Второе видение Григория — Страшный суд — куда более детализовано. По звуку трубы из гробниц были извергнуты тела умерших; снова раздался трубный глас, и все люди были собраны в одном месте — тогда нельзя было различить ни пола, ни возраста, только лица праведников сияли, а лица грешников были покрыты гноем, нечистотами, грязной пеной. На челе грешников виднелись надписи: убийца, вор, иконоборец, павликианин. Сверкали молнии, раздавались раскаты грома, полки сил небесных в грозном молчании сходились на суд. И вот, наконец, ароматом наполнился воздух и в славословии ангелов на светлом облаке явился Христос; возрыдали, ужаснувшись, грешники, и само небо трепетало, как кожа, а земля — словно древесный лист. Немного было праведников — грешников гораздо больше; судья отвернул от них свой взор, и они, напрасно молившие о помиловании, были низринуты в огненное море.
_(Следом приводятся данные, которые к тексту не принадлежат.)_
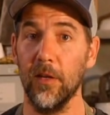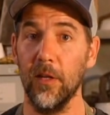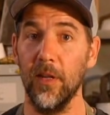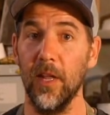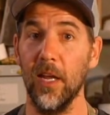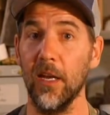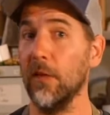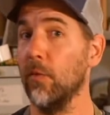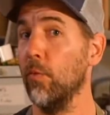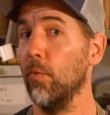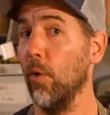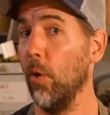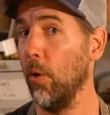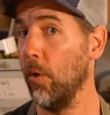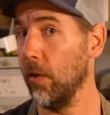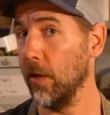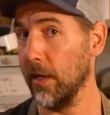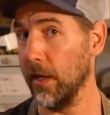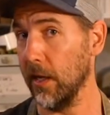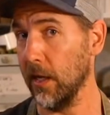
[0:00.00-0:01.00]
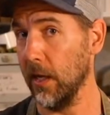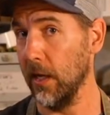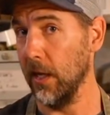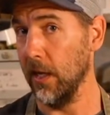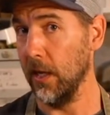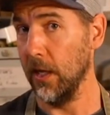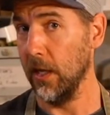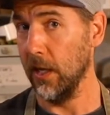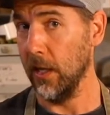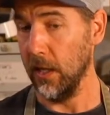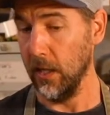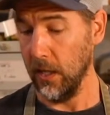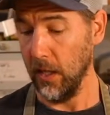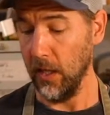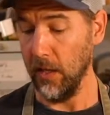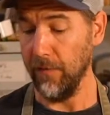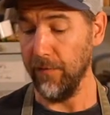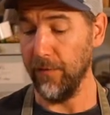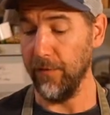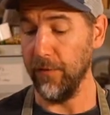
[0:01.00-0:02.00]
and that's rolling
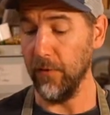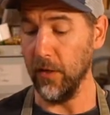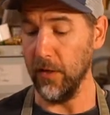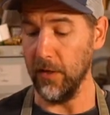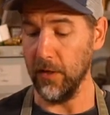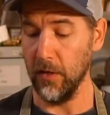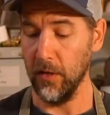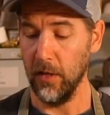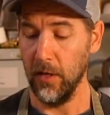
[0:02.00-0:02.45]
foot.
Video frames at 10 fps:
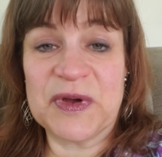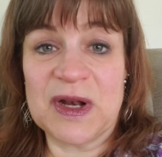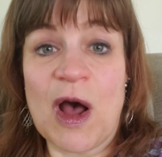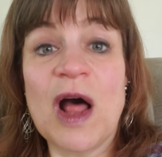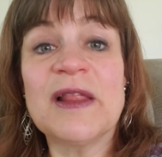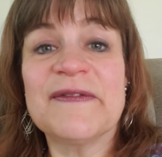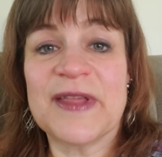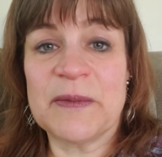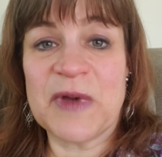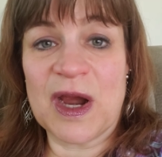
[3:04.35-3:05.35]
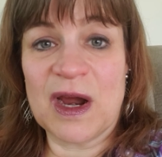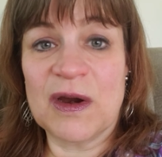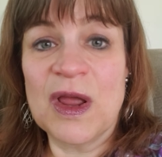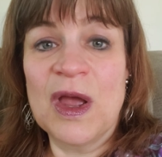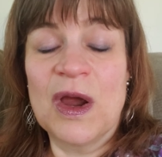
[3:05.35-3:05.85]
but all of them
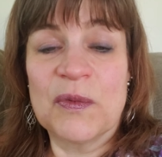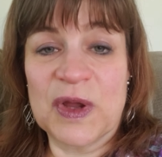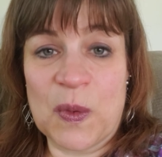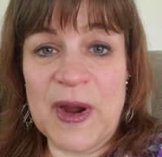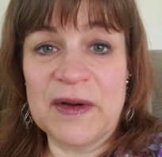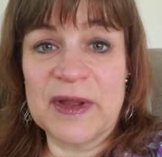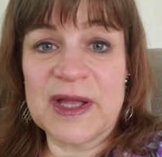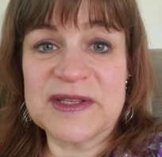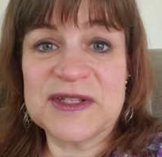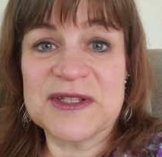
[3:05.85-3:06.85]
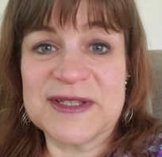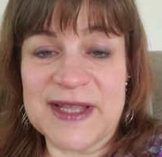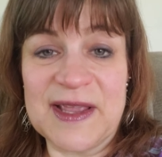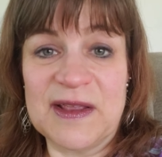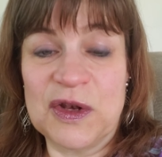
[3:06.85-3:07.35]
are requiring us to
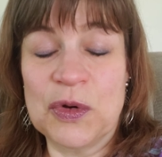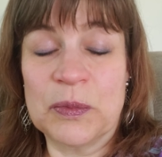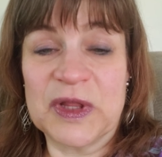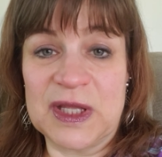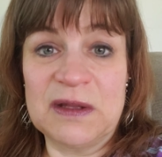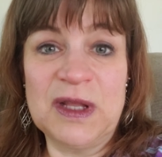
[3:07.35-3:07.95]
stay normally,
Если «Житие Василия» пронизано мистической религиозностью, трепетным ожиданием кары за грехи, то, напротив, очень часто житие X в., если можно так выразиться, обмирщается, и в старом агиографическом обличий выступает сплошь и рядом светская повесть. Такой светской повестью в форме жития является сказание об Илье Новом (ум. в 903 г.) — страннике, который исходил и изъездил почти весь мир7. Илья родился в сицилийском городе Энне, принадлежавшем еще византийцам: когда Энну захватили арабы, Илья, совсем юноша, был продан в рабство, но попал в руки какого-то христианина, который отвез его в Африку. Чудом вырвавшись из неволи, Илья отправился в Иерусалим, затем посетил Сицилию, Спарту, Эпир, Калабрию. Подобно всем святым, Илья, конечно, чудотворец, но совершенные им чудеса, как правило, порождены его странствиями и путевыми приключениями: он переправляется через бурлящий поток, в жаркий день разыскивает источник.